Goal of the exercise: Word for word, copy the line that contains "[0:03.60-0:04.50]" and each line after it in the data below. Pictures stay out of the copy.

Records for this exercise:
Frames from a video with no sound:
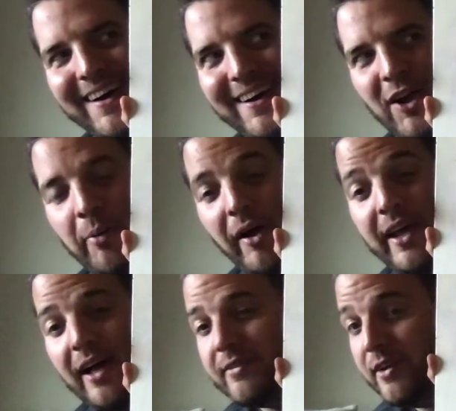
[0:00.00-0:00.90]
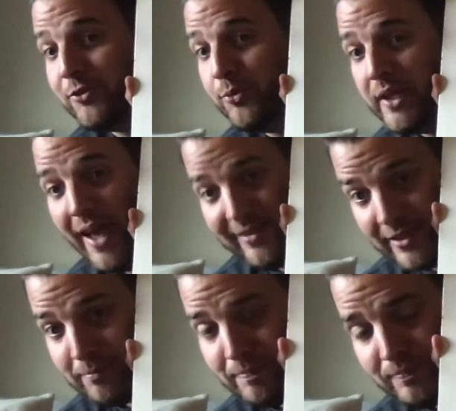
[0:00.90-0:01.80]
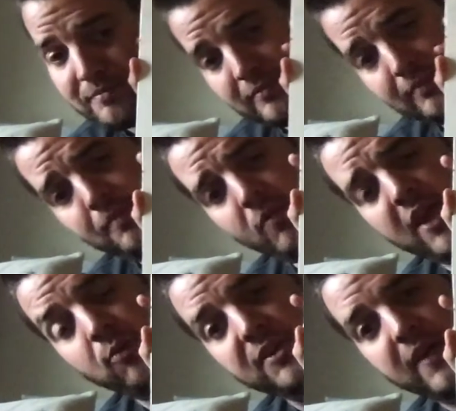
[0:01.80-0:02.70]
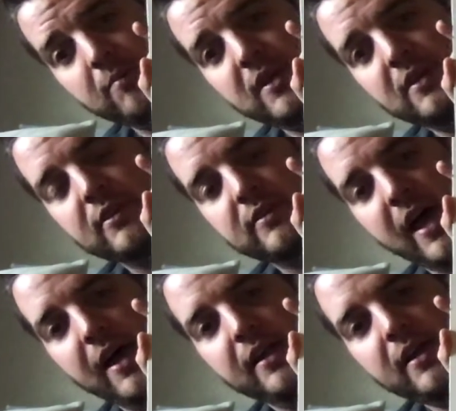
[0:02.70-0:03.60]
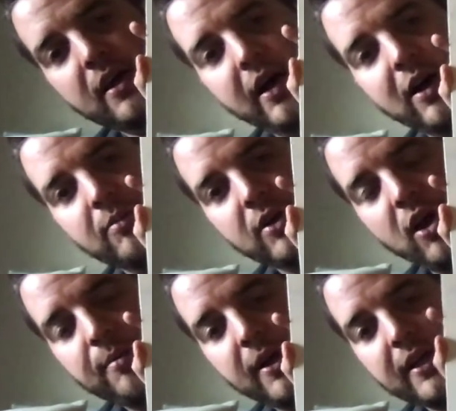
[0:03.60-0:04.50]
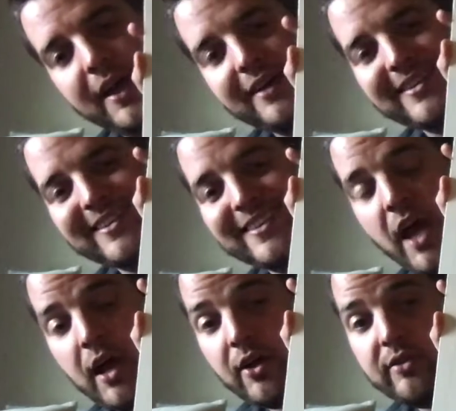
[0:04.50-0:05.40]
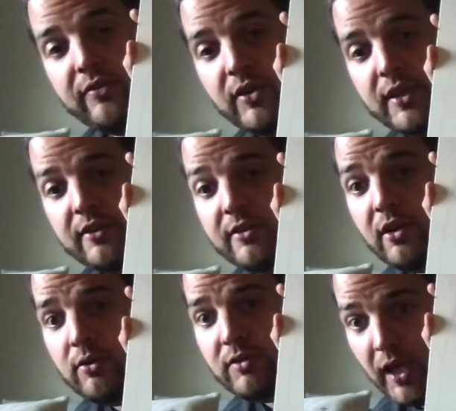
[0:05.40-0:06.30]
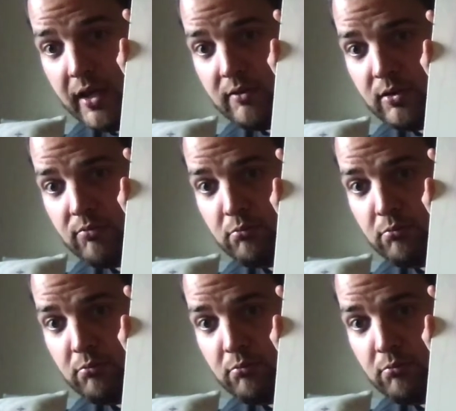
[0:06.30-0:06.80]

Carbonic acid is a weak acid. And what that means is that carbonic acid is not going to fully dissociate,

Answer:
[0:03.60-0:04.50]
[0:04.50-0:05.40]
[0:05.40-0:06.30]
[0:06.30-0:06.80]

Carbonic acid is a weak acid. And what that means is that carbonic acid is not going to fully dissociate,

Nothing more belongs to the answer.